EXERCISE MATERIAL below:
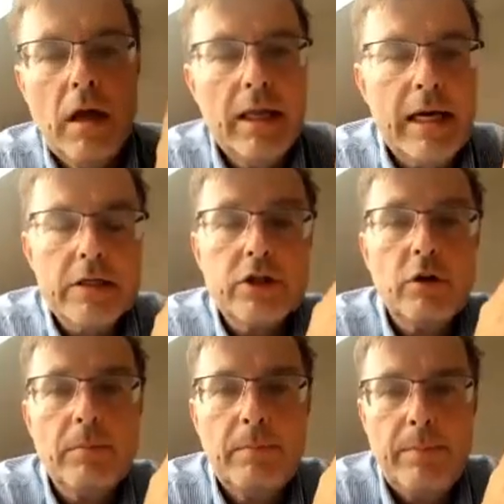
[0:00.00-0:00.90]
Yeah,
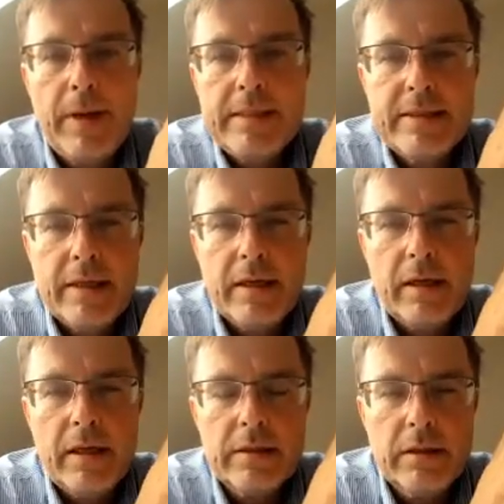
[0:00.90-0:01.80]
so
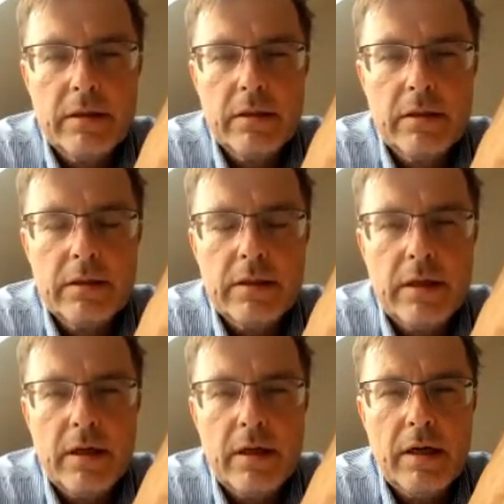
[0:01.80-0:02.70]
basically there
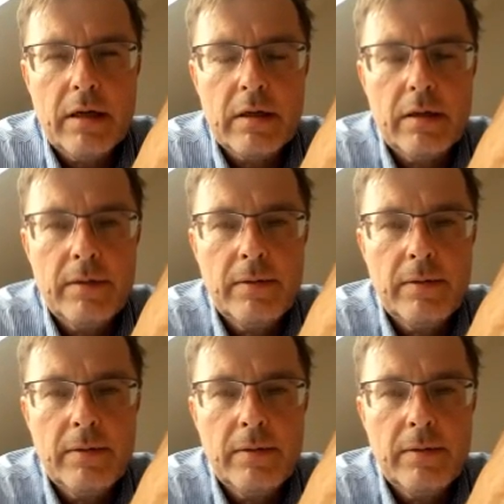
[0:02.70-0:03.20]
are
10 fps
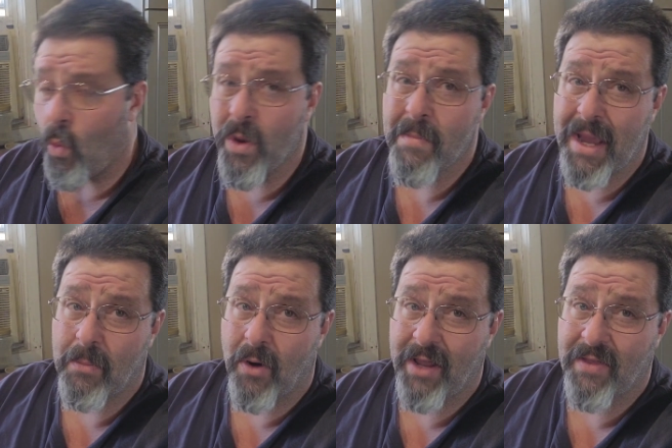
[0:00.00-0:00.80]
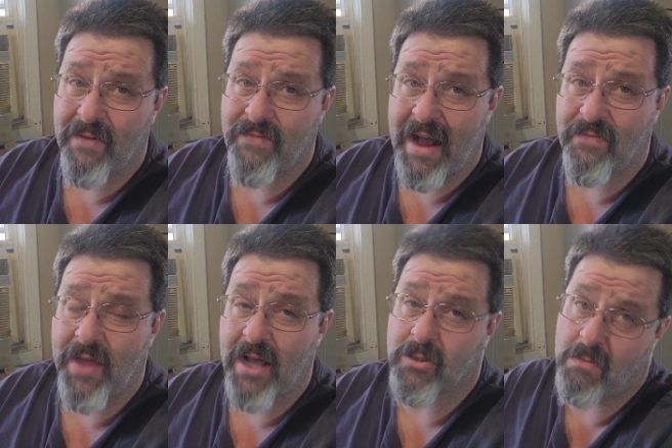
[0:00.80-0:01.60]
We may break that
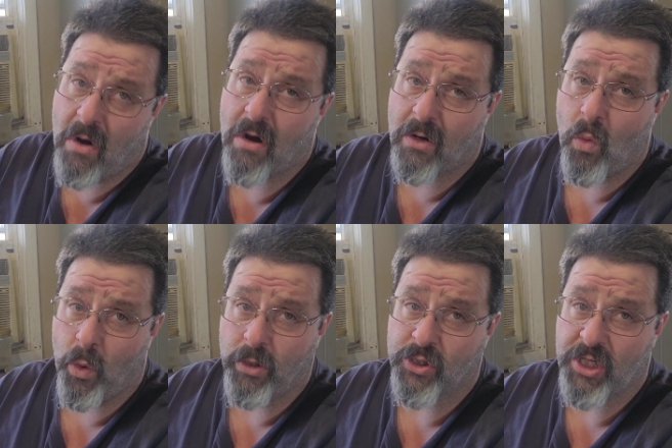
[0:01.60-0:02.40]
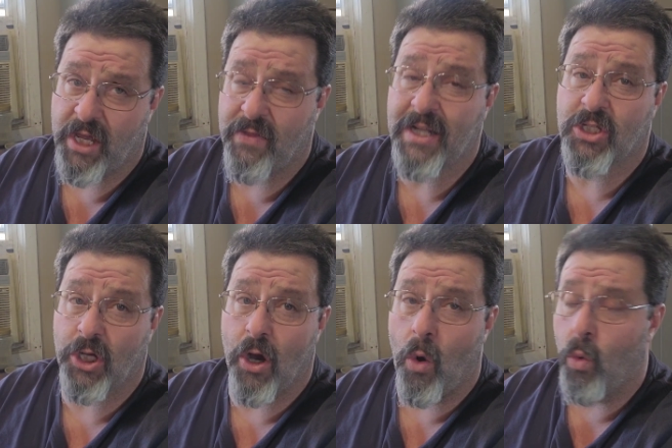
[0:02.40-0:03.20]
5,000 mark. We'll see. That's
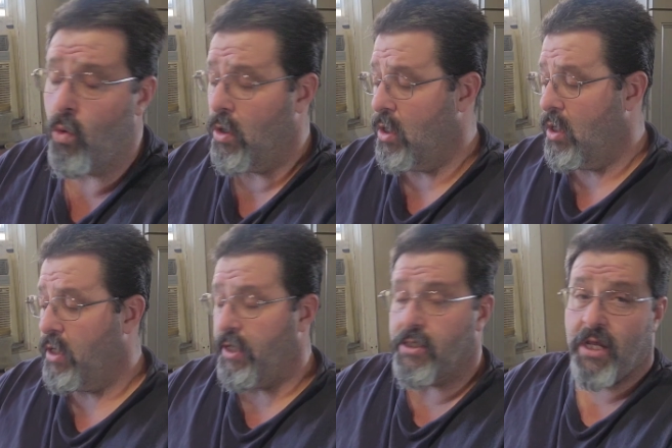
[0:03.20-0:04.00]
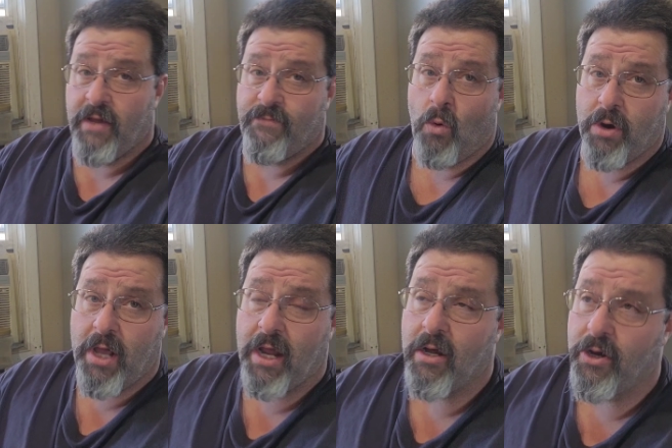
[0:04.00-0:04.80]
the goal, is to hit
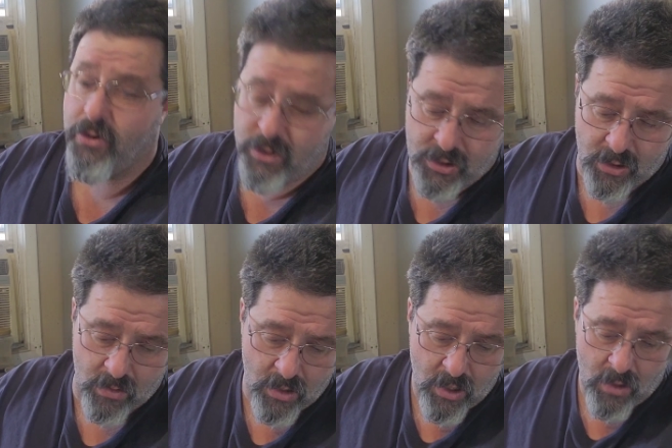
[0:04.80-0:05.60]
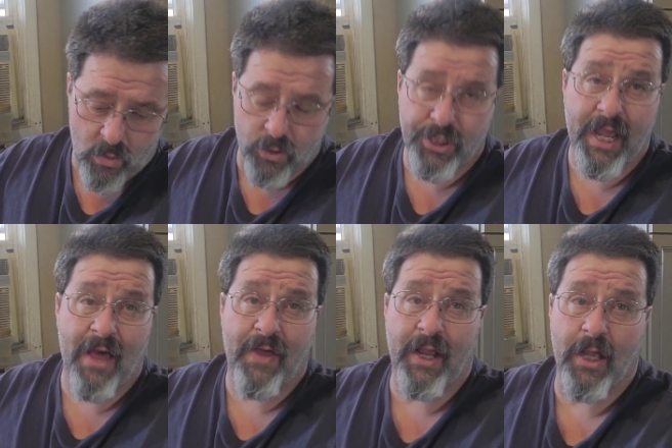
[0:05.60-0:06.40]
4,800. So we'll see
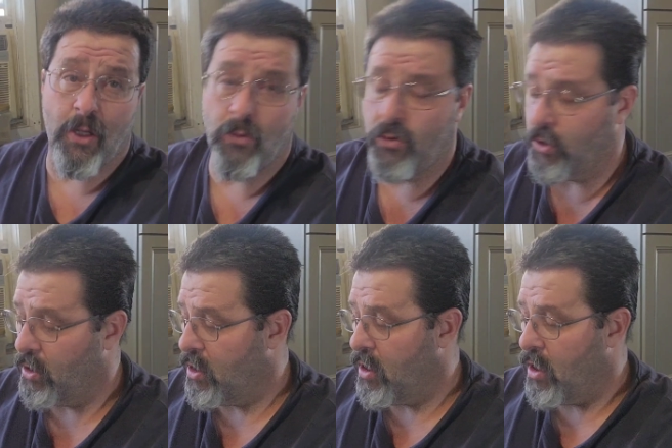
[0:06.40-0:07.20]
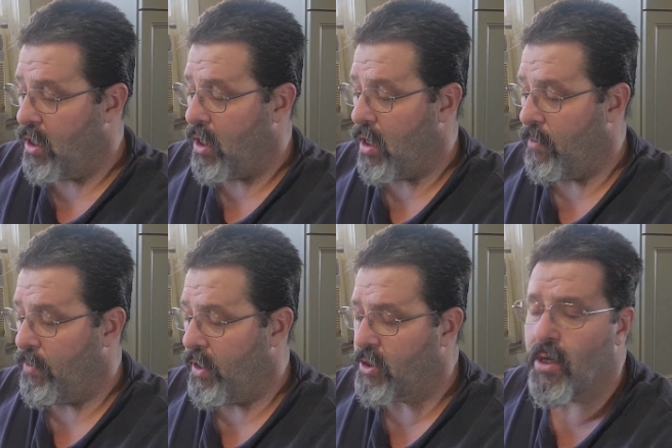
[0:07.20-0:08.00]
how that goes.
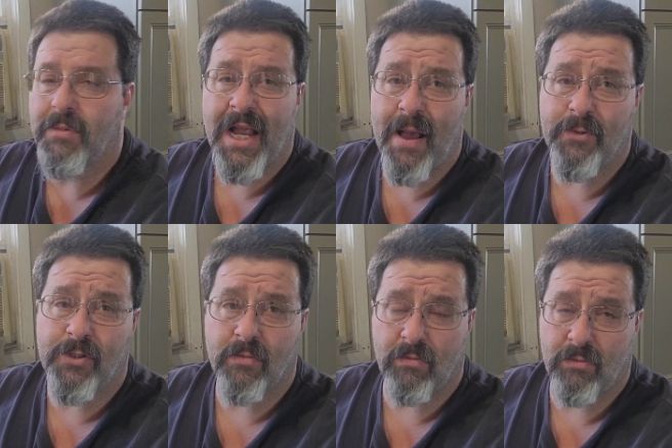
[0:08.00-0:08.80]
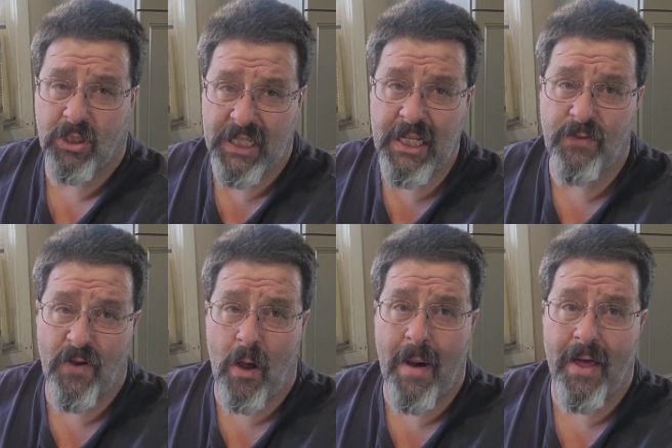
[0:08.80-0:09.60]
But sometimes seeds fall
End of EXERCISE MATERIAL.
__HOW TO COMPLETE THIS TASK__.
Reproduce word for word only the lines between the line containing "[0:04.80-0:05.60]" and the end of the listing above, both included, and drop any pictures.

__TASK RESPONSE__.
[0:04.80-0:05.60]
[0:05.60-0:06.40]
4,800. So we'll see
[0:06.40-0:07.20]
[0:07.20-0:08.00]
how that goes.
[0:08.00-0:08.80]
[0:08.80-0:09.60]
But sometimes seeds fall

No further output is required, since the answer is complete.